In advance of her “Crypto Across Emerging Markets” panel at Consensus: Distributed, Leigh Cuen is writing a three-part column on how cryptocurrencies are used in the developing world. In this first part of the series, she looks at the Middle East.
It is a truth universally acknowledged by pundits on Crypto Twitter that emerging markets are more likely to see revolutionary bitcoin usage, at least in the near future, than Silicon Valley.
However, the term “emerging markets” encompasses most of the planet, excluding a handful of wealthy nations. For instance, even if fiat-denominated volumes are dwarfed by Asian whales or U.S. institutions, scrappy crypto traders in Turkey have a disproportionate impact on the global bitcoin economy.
Generally speaking, regions with weak states and educated diasporas see more grassroots adoption. For example, Lebanese entrepreneur Michel Haber said most of the 26 remote workers involved with his web services startup, cNepho Global, now prefer bitcoin paychecks.
Haber has already been paying some developers this way – with bitcoin from Beirut's grassroots trading networks – for two years. Now that most workers would rather receive bitcoin, he encourages colleagues to get mobile wallets.
This is no longer a fringe outlook.
The Arab Weekly ran a column in April about how the collapsed banking system is destabilizing Lebanon. Protests surrounded the central bank in April, and protests around bank branches even turned deadly. The situation continues to simmer.
“The peer-to-peer bitcoin market is very robust because the Lebanese banking system has failed and people have more cash than the banks do,” Haber said. “Because of coronavirus, you can't really wait at the bank anymore. … They're not sure the Lebanese bank will actually give them the money.”

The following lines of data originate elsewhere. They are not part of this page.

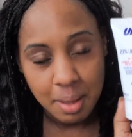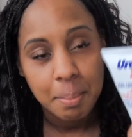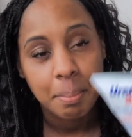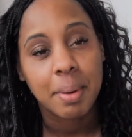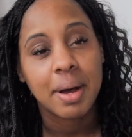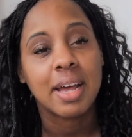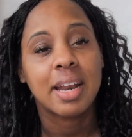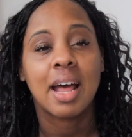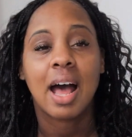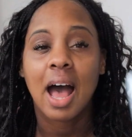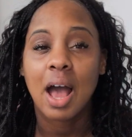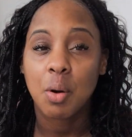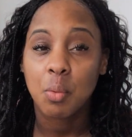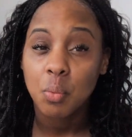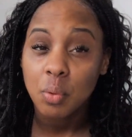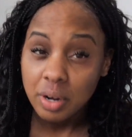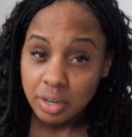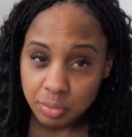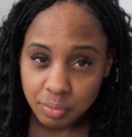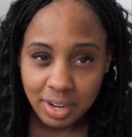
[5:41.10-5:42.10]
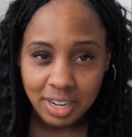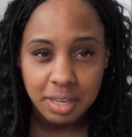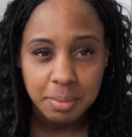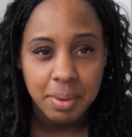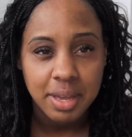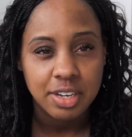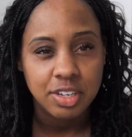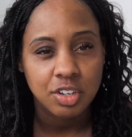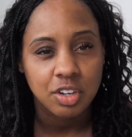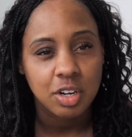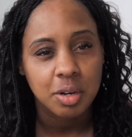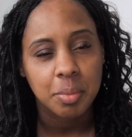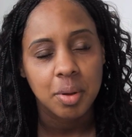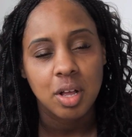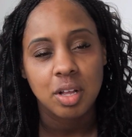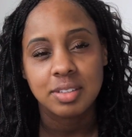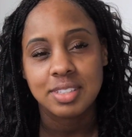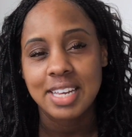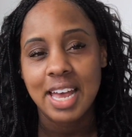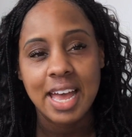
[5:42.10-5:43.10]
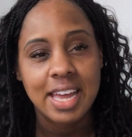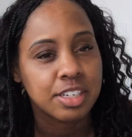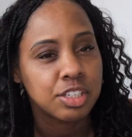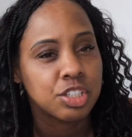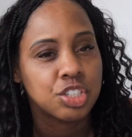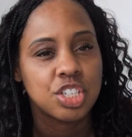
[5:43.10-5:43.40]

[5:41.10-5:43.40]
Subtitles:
But I would recommend Uremol 10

This doesn’t mean bitcoin will easily replace local currencies, however. As witnessed in Iran, once home to a thriving bitcoin mining industry and retail usage, authorities curtailed usability once mainstream adoption grew.
But rather than stamp out demand for cryptocurrency, crackdowns may merely change its manifestation. Some people now use bitcoin for savings and altcoins for transactional alternatives. Markets in places like Iran and Argentina now see increasing demand for stablecoins.
Likewise, Argentinian crypto exchange founder Federico Ogue, CEO of Buenbit and Buendolar, said many users who are buying cryptocurrency for the first time are attracted to dollar-denominated stablecoins.
More coverage on cryptocurrency in the Middle East:
Stablecoin volatility
In regions with volatile currencies and scant access to dollars, demand for stablecoins is up.
According to a bitcoin trader in Iran, who asked to remain anonymous for safety, plummeting oil prices haven’t increased local demand for bitcoin. This is partially due to government efforts to promote the local stock market. Yet, as the dollar exchange rate fluctuates and paper bills become scarce, Tether stablecoins (USDT) sell for more than a dollar’s worth of Iranian rials.
“The government is trying to push financial market demands into Tehran stock exchange to avoid increasing demands in currency or gold markets,” the anonymous Iranian trader said. “Local [crypto] exchanges changed [USDT] rates artificially to get more profit, also demand was so high compared to the low supply of USDT in peer-to-peer exchanges.”
The most desirable aspect of the stablecoin isn’t any stability mechanism or collateral, it’s simply the network effects. After all, the reason many of these users turn to cryptocurrency is because they want a global asset, regardless of whether that takes the form of paper bills or software.
Dapps
The Middle East is also one of the few regions where decentralized applications (dapps) that aren’t focused on gambling are still attracting routine users.
“Users will be able to exchange emails, do text chat, voice calls, video calls, invoices and collect fees in crypto,” Abdou said of Dmail’s 2020 roadmap. Although Dmail doesn’t collect user information (and therefore doesn’t know where users are based), this Egyptian project was inspired by a local context where remittances and international payments offer a lifeline to an economy battered by depleted foreign currency reserves.